Hanno vinto: sono quelli che si rotolano per la pista, che svengono dall'emozione, che non possono sostenere l'esultanza sulle proprie spalle con i centomila ricordi, perché è anche l'esultanza di coloro che non ci sono più, dei padri, dei nonni, degli amici nelle lontane tombe che ora ritornano e si intravedono in attimi deliranti. Sembra di camminare leggeri, sfiorando la terra, come nei sogni, in una ineffabile sublimità.
Il Palio viene lentamente calato dal palco dei giudici, ligneo, aereo ponte sulla Costarella dei Barbieri. Le bandiere di tutte le aggregate e amiche salutano, sventolano, partecipano (a volte per dovere, con gli alfieri dal dolore represso, a volte con sfrenata adesione). La Collegiata di Provenzano (o, d'agosto, il Duomo) attende il corteo dei vincitori per il "Te Deum laudamus". Dopo, fra urla, canti, gioia troppo a lungo repressa, si raggiunge la Contrada, la bella, cara Chiesa di Contrada, le ridenti strade e gli allegri vicoli, la gente che balla con il sano ritmo balordo e felice di una divina letizia, gli abbracci, i sorrisi storti dal pianto nervoso, il premio di anni, la fine di un incubo, la costruzione di un pilone del ponte che viene dalle nebbie del passato e si protende luminoso nel futuro.
Domani il giro del trionfo, con il cavallo-uomo, il cavallo-dio, il cavallo-simbolo con gli zoccoli dorati.
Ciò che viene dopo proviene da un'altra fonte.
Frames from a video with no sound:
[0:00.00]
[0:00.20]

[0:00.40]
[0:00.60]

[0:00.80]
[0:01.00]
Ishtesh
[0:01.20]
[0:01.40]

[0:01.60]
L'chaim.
Tante bandiere e costumi e gente intorno al Palio, alla grande seta con trasparenti immagini. Per molti giorni ancora. Perché scrivere una pagina di vittoria è bello e deve durare. Fino a settembre, alla grande e magica cena celebrativa, con il cavallo (sempre lui) presente al posto d'onore, fra luci e musiche per la lunga strada o la grande piazza.
Gli altri, i vinti. Un quadro disperato. Sussulti di collera tesi a una vana liberazione; irrazionali e scomposte accuse; atroci e immaginifici dubbi. Le annose stalattiti, stille di candide illusioni, sono precipitate giù negli improvvisi baratri. Solo un alto ventaglio di luce e lame di pulviscolo biondo, restano in cielo, lottando con sempre più debole forza contro la notte. Le cose a poco a poco assomigliano già alle ombre, ad avviliti fantasmi. La sconfitta è messaggero dell'inferno.
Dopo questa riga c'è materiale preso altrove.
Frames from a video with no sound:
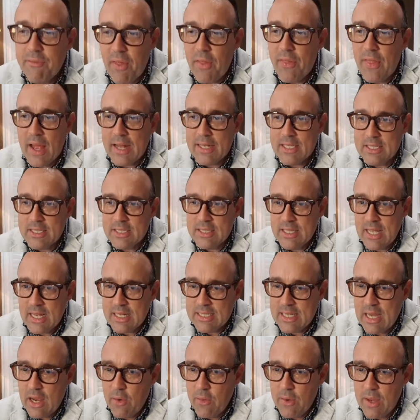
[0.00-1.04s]
that
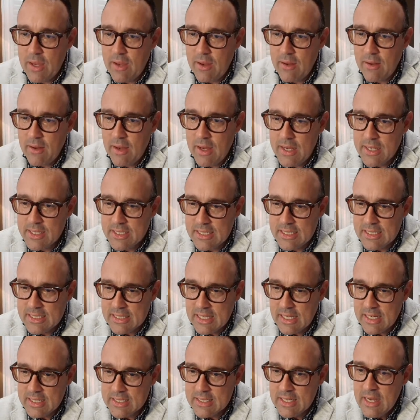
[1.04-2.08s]
that's how he sees
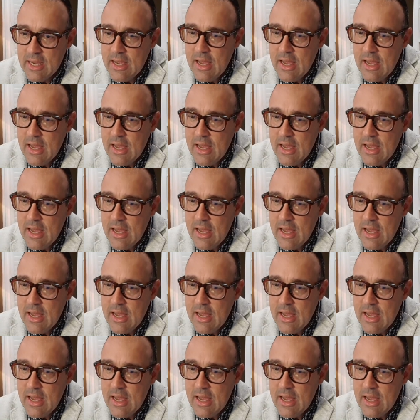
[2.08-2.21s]
things.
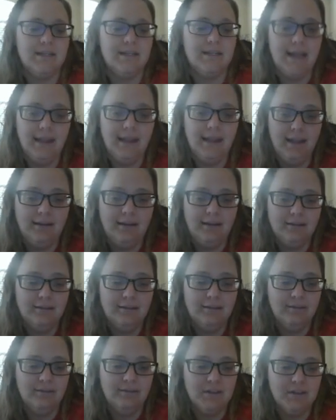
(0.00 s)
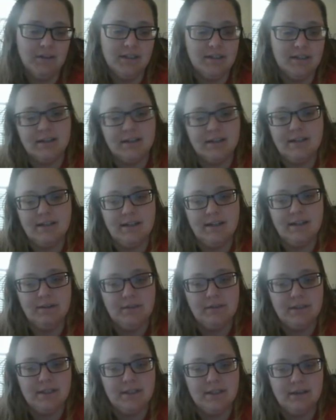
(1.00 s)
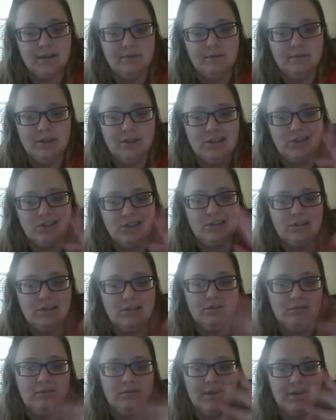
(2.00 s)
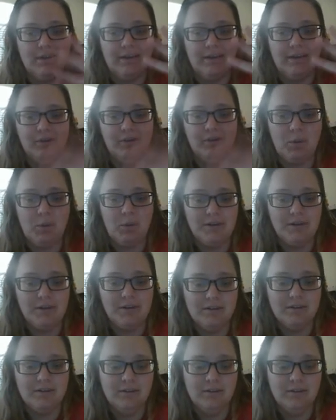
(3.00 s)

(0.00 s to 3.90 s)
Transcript: daily versus continuously, which is just like every moment.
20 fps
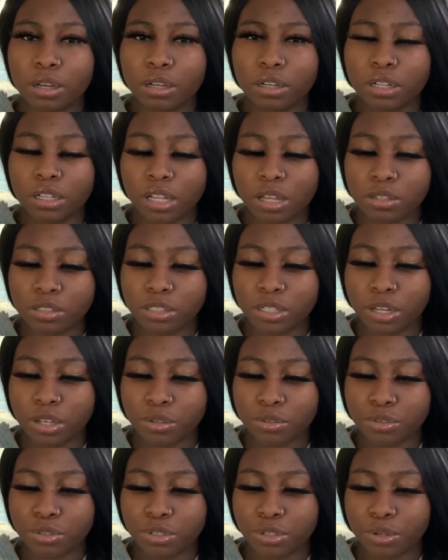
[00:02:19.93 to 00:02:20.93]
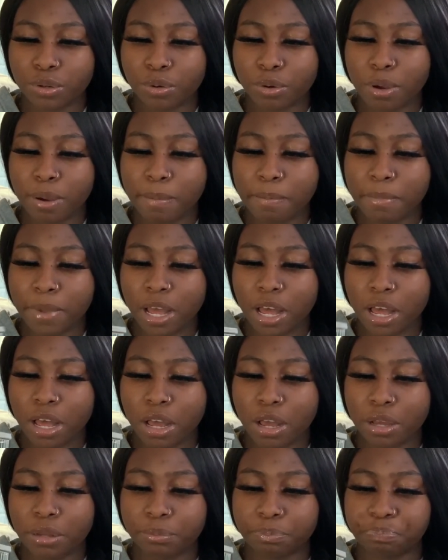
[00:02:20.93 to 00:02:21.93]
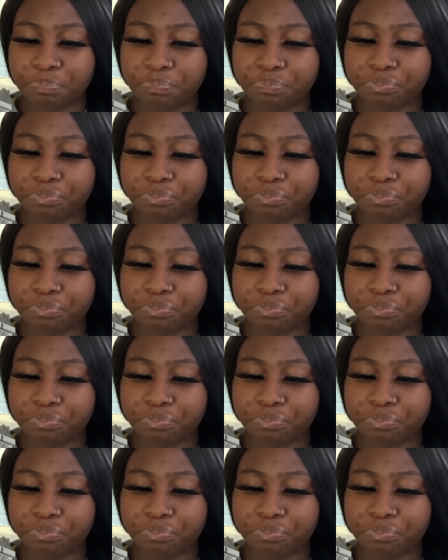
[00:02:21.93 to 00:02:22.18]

close to those two but um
L'orologio riprende il suo imperturbabile cammino e il tempo si apre per essere via via aggiunto ai cinque, dieci, quindici, venti anni e più, che hanno consumato la vita di inutili attese, di fantasiosi programmi, di impossibili ritorni. La sorte non ha deposto la sua ignobile maschera di insensibile egoismo. Non si è sentita in colpa per l'annoso, pertinace, feroce rifiuto.
La disperazione trova però, lentamente, un suo spessore, subisce una trasformazione. Ritorna l'antica, indomita speranza. La Contrada ripristina la volontà competitiva, il giovanile e orgoglioso impulso per ripartire; tutto rientra nella dimensione senese, che può significare anche una sofferta assimilazione delle altrui vittorie, che sono pienamente tali solo in quanto, visibilmente o meno, appartengono anche alle altre, appartengono alla storia di un popolo.
Resta vero quello che scrisse Carlo Cassola: "Il Palio non vive la vita stentata delle tradizioni ormai logore, che sussistono per la forza d'inerzia, che sono tollerate, ma a cui nessuno piu crede. Fin che ci saranno degli uomini che indosseranno i costumi rinascimentali senza vergognarsi, ma anzi con fierezza e con gioia, non ci sarà pericolo che la secolare tradizione del Palio invecchi".